By now, the whole classical music world has heard of the Joyce Hatto scandal (Wikipedia's article is excellent).
Joyce Hatto was a pianist who died in June, 2006. She didn't play many concerts, but she recorded prolifically — or so everyone thought, until it was discovered, in early 2007, that most of her recordings were plagiarized from the records of other pianists. She never knew about it, apparently: the plagiarism was the work of her recording engineer and husband, William Barrington-Coupe.
The best part is how the deception was uncovered: when someone put her recordings onto a computer, automated comparison routines kept stubbornly identifying them as other pianists' tracks!
It's a great example of what we've been saying about artists putting their work online: sharing files widely prevents plagiarism, by making it much easier to detect. Forget Hatto herself for a moment — think instead of all those other pianists, whose recordings were passed off as her work: the reason the hoax was detected at all was because their track information was available online. And if the recordings themselves had been available online, the problem would only have been detected more quickly, probably years ago.
The unmasking had nothing to do with DRM, by the way. DRM is the set of software and hardware handicaps that prevents computers and music players from sharing files freely with each other. It's true that some of the programs that detected the similarities between Hatto's recordings and other pianists' also have built-in DRM, but the DRM is utterly irrelevant to the comparison techniques that spotted the correlations. In fact, if DRM were as effective as the record companies wish it were, it would only have hindered the comparisons, since then the other pianists' track information might not have been readily available for examination.
But we've still got a long way to go. The Wikipedia article on Hatto had the following sentence, as of early February 28th:
Meanwhile the British Phonographic Industry (BPI) has begun an investigation. If the allegations are true, it would be one of the most extraordinary cases of copyright infringement the record industry had ever seen, according to a BPI spokesman.
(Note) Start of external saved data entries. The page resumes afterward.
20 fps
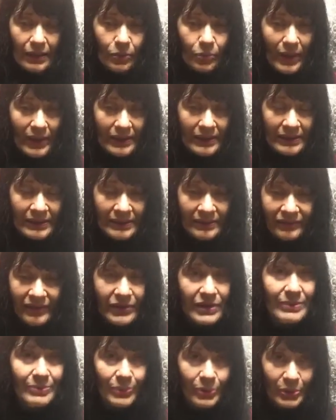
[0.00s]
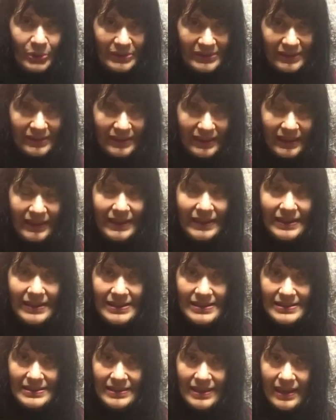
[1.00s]
One very important thing
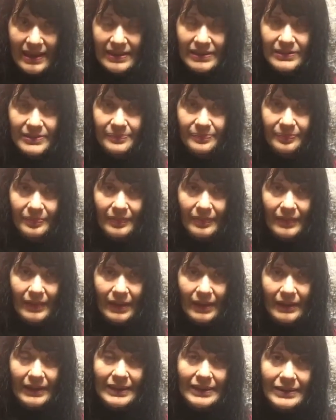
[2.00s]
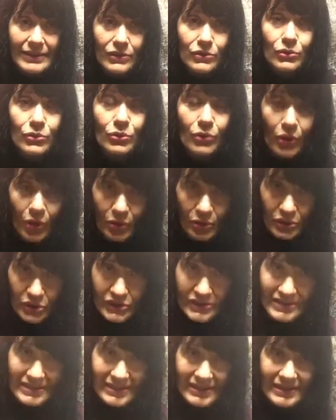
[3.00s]
is that in the new
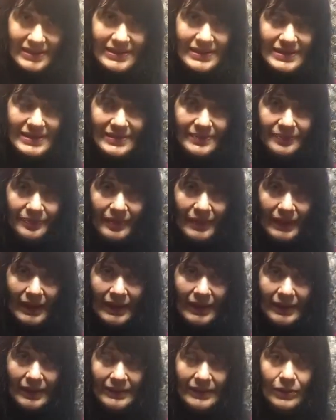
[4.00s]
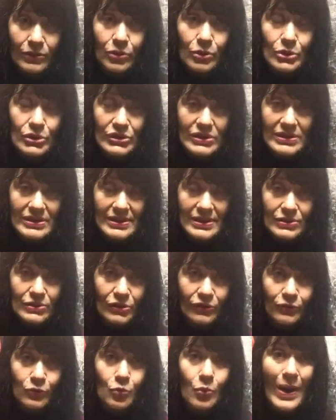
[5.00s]
consciousness, the
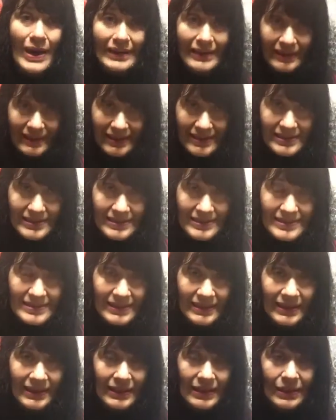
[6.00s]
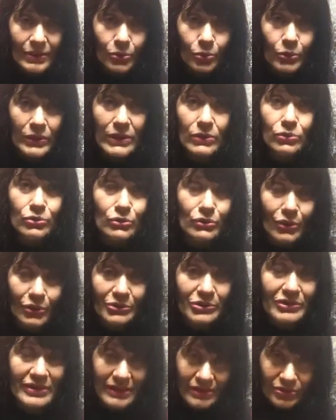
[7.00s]
consciousness of oneness, we do
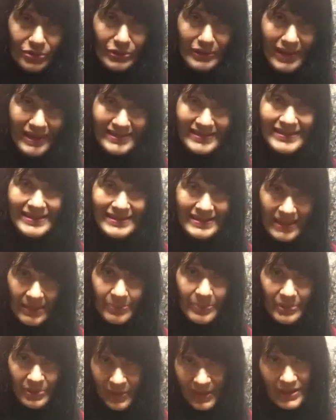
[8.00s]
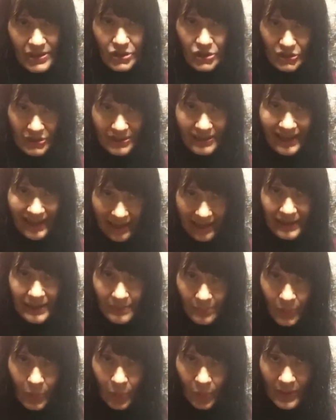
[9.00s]
not recognize separation
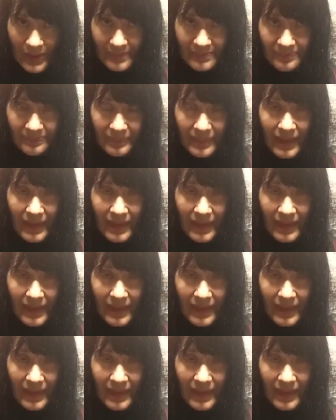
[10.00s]
anymore.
Notice how the hoax is identified as "copyright infringement", not "plagiarism". I checked the reference: the BPI spokesman apparently referred to "piracy", so in the interests of accurate quoting, I've changed the Wikipedia article to say "piracy". But that's not really satisfactory: the word "piracy" is often used to refer to both unauthorized printing and plagiarism, as though the two are the same offense. The word thus provided a semantic pivot, around which some Wikipedian was able turn from one of the word's meanings to the other, making it into a case of "copyright infringement".
Who was this mysterious misquoter?
We'll never know, because they did it anonymously, though clearly on purpose. For when the sentence was originally added, it quoted the BPI representative correctly. Later, someone came along and changed just one thing: "piracy" to "copyright infringement". You can see the edit here. Probably they felt that "piracy" was too loaded a term, and that "copyright infringement" would be more accurate. Unfortunately, this is exactly the conflation — equating unauthorized copying with stealing credit — that the record industry promotes; the pity is that their effort has been so successful.
I've fixed the text to say "piracy" again. But the BPI spokesman should have talked about "plagiarism" in the first place, because that's what we're dealing with here, and the more we let digital files circulate freely, the less plagiarism there will be.